**Activity:** Every record below should be transcribed exactly. Omit the images.

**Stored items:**
>>>>

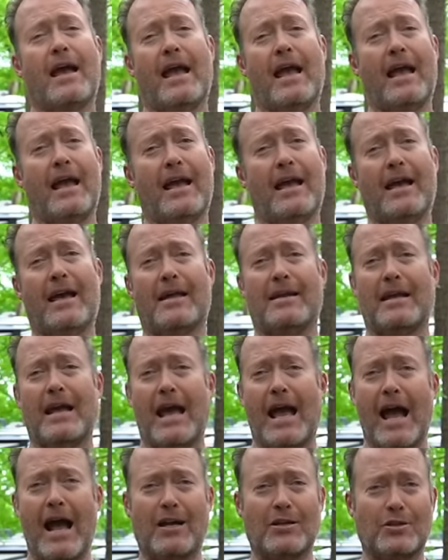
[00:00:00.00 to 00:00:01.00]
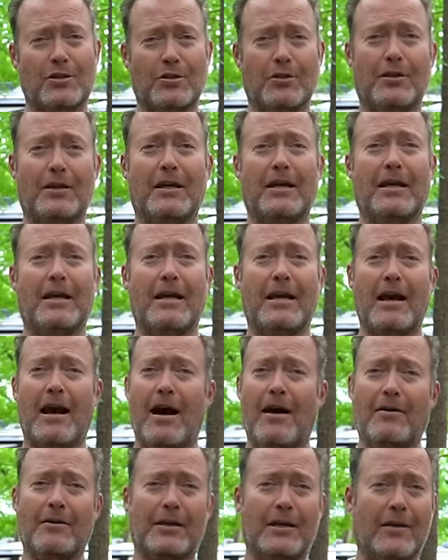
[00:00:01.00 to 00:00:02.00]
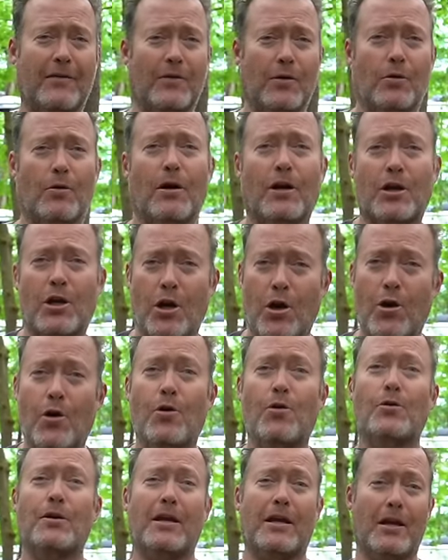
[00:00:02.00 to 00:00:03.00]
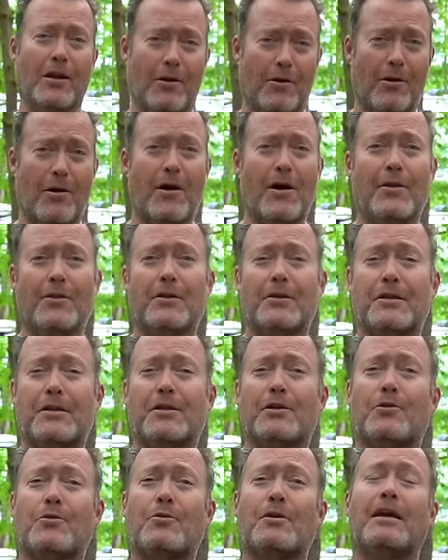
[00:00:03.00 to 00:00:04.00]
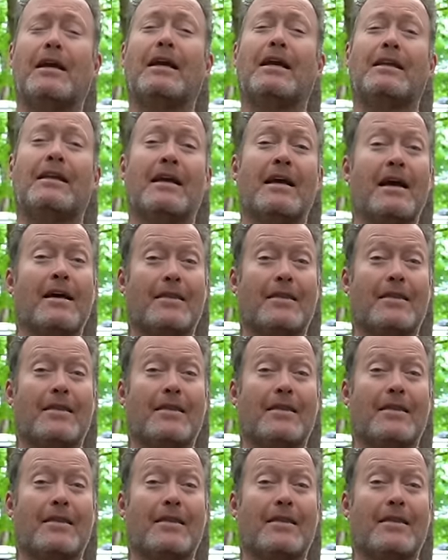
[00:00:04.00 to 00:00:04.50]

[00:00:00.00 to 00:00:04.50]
And actually, I'll give you a code here on the screen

<<<<

**Solution to this problem:**
[00:00:00.00 to 00:00:01.00]
[00:00:01.00 to 00:00:02.00]
[00:00:02.00 to 00:00:03.00]
[00:00:03.00 to 00:00:04.00]
[00:00:04.00 to 00:00:04.50]

[00:00:00.00 to 00:00:04.50]
And actually, I'll give you a code here on the screen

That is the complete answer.